*** Opening of Dataset content ***
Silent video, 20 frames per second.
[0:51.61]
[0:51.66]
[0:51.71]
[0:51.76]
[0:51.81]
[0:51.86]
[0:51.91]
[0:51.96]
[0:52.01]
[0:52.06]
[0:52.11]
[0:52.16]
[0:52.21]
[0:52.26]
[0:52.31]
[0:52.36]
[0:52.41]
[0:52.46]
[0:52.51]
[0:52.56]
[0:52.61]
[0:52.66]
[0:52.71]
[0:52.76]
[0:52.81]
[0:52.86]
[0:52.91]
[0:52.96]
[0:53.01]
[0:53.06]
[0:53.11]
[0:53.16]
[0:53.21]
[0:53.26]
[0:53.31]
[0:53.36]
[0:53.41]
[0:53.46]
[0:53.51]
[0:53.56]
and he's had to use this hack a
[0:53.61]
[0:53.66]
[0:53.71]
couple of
*** Close of Dataset content ***
**Work instructions**
Exact copies of all entries are what's needed here.

**Final answer**
Silent video, 20 frames per second.
[0:51.61]
[0:51.66]
[0:51.71]
[0:51.76]
[0:51.81]
[0:51.86]
[0:51.91]
[0:51.96]
[0:52.01]
[0:52.06]
[0:52.11]
[0:52.16]
[0:52.21]
[0:52.26]
[0:52.31]
[0:52.36]
[0:52.41]
[0:52.46]
[0:52.51]
[0:52.56]
[0:52.61]
[0:52.66]
[0:52.71]
[0:52.76]
[0:52.81]
[0:52.86]
[0:52.91]
[0:52.96]
[0:53.01]
[0:53.06]
[0:53.11]
[0:53.16]
[0:53.21]
[0:53.26]
[0:53.31]
[0:53.36]
[0:53.41]
[0:53.46]
[0:53.51]
[0:53.56]
and he's had to use this hack a
[0:53.61]
[0:53.66]
[0:53.71]
couple of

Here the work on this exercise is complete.